ビンゴー・キッドの洋書日記

英米を中心に現代から古典まで、海外の作品を英語で読み、論評をくわえるブログです

Patrick Modiano の “Paris Nocturne”(3)

 Modiano がゴンクール賞作家と知って気になり、同賞の過去の受賞作を調べてみた。するとなんと、1903年から始まる長い歴史の中でぼくが英訳で読んだことがあるのは、Margurite Duras の "The Lover" (1984) と、Andrei Makine の "Dreams of Russian Summers" (1995) の2冊だけ、という恐ろしい不勉強ぶりを発見。愕然としましたね。
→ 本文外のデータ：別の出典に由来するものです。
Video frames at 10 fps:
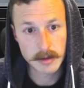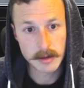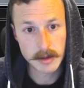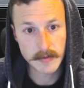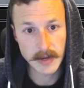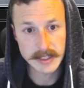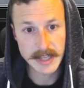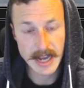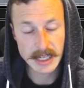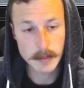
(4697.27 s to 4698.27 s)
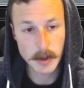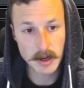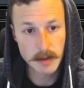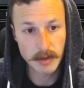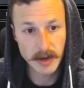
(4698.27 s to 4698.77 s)
if I sack
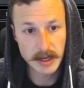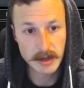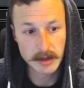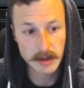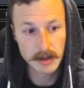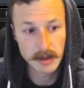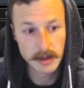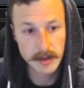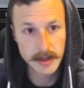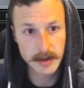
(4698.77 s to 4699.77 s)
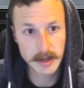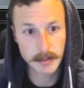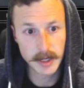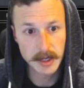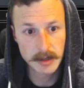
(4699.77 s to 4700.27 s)
spawn, play Hunger, they're gonna
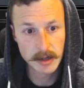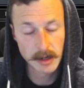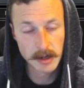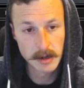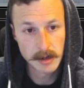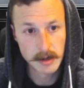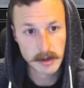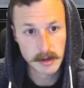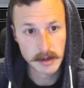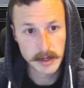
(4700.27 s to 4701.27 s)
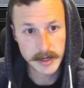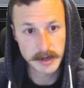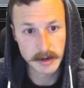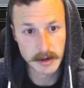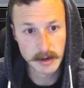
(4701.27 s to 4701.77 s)
play Hunger
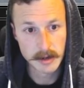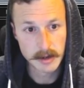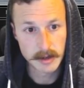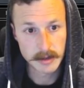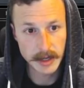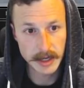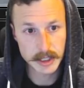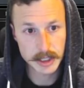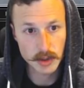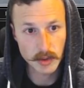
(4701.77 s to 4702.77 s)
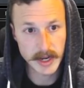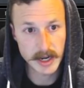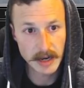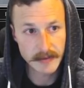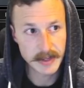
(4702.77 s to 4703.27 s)
here. And then I just trade
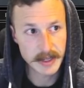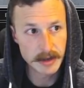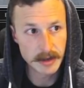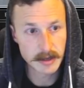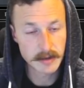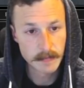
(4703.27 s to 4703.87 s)
off here,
 しかも、Duras は好きな作家だから読んだだけだし、Makine にいたってはジャケ買い。どちらもゴンクール賞受賞作と知って食指が動いたわけではない。ちなみに、"The Lover" は未評価だが、"Dreams ...." は☆☆☆★★★。心にしみる作品でしたね。
 そこで積ん読の山をながめたところ、Marcel Proust の "Within a Budding Grove" (1919) と、Julian Gracq の "The Opposite Shore" (1951 受賞拒否)の2冊だけホコリをかぶっていた。Andre Pieyre de Mandiargues の "The Margin" (1967) を持っていなかったことに絶句。今月はもう予算オーバーなので、来月あたり買うことにしましょう。
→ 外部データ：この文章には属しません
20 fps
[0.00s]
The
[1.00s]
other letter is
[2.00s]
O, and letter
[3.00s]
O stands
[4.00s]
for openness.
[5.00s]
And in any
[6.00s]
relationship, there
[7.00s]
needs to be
 ともあれ、ぼくは高校時代、仏文科を受験しようかとまじめに考えたこともあるくらいのに、いままで読んだフランス文学の英訳本といえば、19世紀の大作家のものがほとんどで、現代文学となると、Irene Nemirovsky の "Suite Francaise" [☆☆☆☆★★] など数えるほどしかない。いやはや、これで洋書オタクとは聞いて呆れますな。
 それはさておき、ゴンクール賞作家がノーベル賞を受賞したのは Modiano が初めてと知って、ぼくは少々驚いた。なにしろ上記のとおり、歴史の古い権威ある賞だ。もう何人も受賞していたのでは、と思い込んでいた。
 ちなみに、ゴンクール賞に対抗して1968年に創設されたブッカー賞のほうは、ぼくの見落としがなければ、古い順に William Golding、Nadine Gordimer、V.S. Naipaul、J.M. Coetzeeと、すでに4人もノーベル賞作家を輩出している。ううむ、これはやはり、フランス一国より、旧大英帝国のほうが分母が大きいだけ有利ってことなんでしょうかね。
 あれれ、ぼくにしては珍しく周辺情報の紹介だけで、なかなか表題作 "Paris Nocturne" の話にたどり着きません。きょうはおしまい。